There are a lot of limitations like this where TS doesn't do anything because it cannot make guarantees in the general case, but there are a lot of interesting and useful special cases where guarantees would be possible. Another one that springs to mind immediately is TS not recognizing when unions are mutually exclusive and leveraging that for making guarantees it could not if the unions were not mutually exclusive—note that this doesn't really have anything to do with the ^ operator proposal, because even if we had it, TS doesn't use that information as it might. I have no idea what kind of effort would be involved in leveraging them, or what the priority on them is or should be, but I hope the TS team does consider them important and at least vaguely hopes to someday tackle those kinds of problems, rather than sweeping them all under the "we can't make guarantees in the general case" rug.

[osdiab]

Here is another example that fails, in the context of code for a project of mine:

http://www.typescriptlang.org/play/#src=type%20Member%20%3D%20string%3B%20%2F%2F%20placeholder%0A%0Afunction%20findMember%3CThrowIfMissing%20extends%20boolean%3E(%0A%20%20%20%20id%3A%20string%2C%20throwIfMissing%3A%20ThrowIfMissing%0A)%3A%20ThrowIfMissing%20extends%20true%20%3F%20Member%20%3A%20(Member%20%7C%20undefined)%0A%7B%0A%20%20%20%20const%20member%20%3D%20'the%20member'%20as%20Member%20%7C%20undefined%3B%0A%20%20%20%20if%20(!throwIfMissing)%20%7B%0A%20%20%20%20%20%20%20%20return%20member%3B%0A%20%20%20%20%7D%0A%20%20%20%20if%20(!member)%20%7B%0A%20%20%20%20%20%20%20%20throw%20new%20Error(%22No%20good!%22)%0A%20%20%20%20%7D%0A%20%20%20%20return%20member%3B%0A%7D

I believe this is the same issue at play. (aside: not sure why the typescript playground is ignoring the undefined type I use in it lol. but the point stands)

[lukeautry]

I expected this example to work, but it didn't:

type Options = 'yes' | 'no';
const op = <T extends Options>(value: T): T extends 'yes' ? 'good' : 'bad' => {
  if (value === 'no') {
    return 'bad';
  }

  return 'good';
};

Instead, there are two errors: Type '"bad"' is not assignable to type 'T extends "yes" ? "good" : "bad"'. and Type '"good"' is not assignable to type 'T extends "yes" ? "good" : "bad"'. Not sure what I'm missing here.

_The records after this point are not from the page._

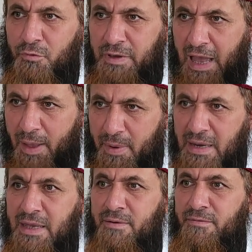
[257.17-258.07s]
في
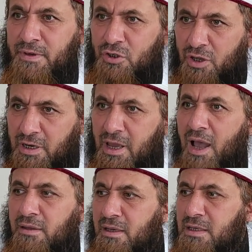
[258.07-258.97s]
عملهم في
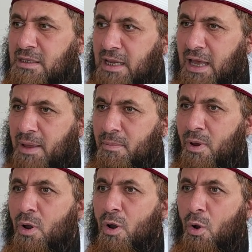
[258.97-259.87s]
شريعة الإسلام
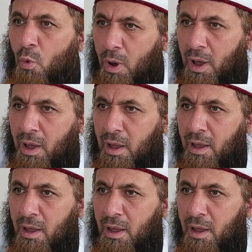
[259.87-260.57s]
هو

Works as expected if cast the strings to any.

[jack-williams]

@krryan
The conditional type is distributive, so that wouldn't be the behaviour. The type string | number would distribute so you would get 's' for the left, and 'n' for the right, giving 's' | 'n'

const x: 's' | 'n' = fn<string | number>("hello",3); // ok

@lukeautry
One issue is that if you pass a value of type never then the conditional type will evaluate to never, which neither 'bad' or 'good' satisfies. You would need to do some work to convince a type-checker things are ok.

type Options = 'yes' | 'no';
const op = <T extends Options>(value: T): T extends 'yes' ? 'good' : 'bad' => {
    if (value === 'yes') return 'good';
    if (value === 'no') return 'bad';
    return value; // Would need to have value narrow to never, which it does not
};

For that to work the compiler really needs to know that T can only be inhabited by two values. But given that fact, you might aswell just write.

type Options = 'yes' | 'no';
function op(value: 'yes'): 'good';
function op(value: 'no'): 'bad';
function op(value: Options): 'good' | 'bad' {
    if (value === 'yes') return 'good';
    if (value === 'no') return 'bad';
    return value; // never
}

The complications that Ryan mentions mean having a general solution that works beyond very simple cases is non-trivial.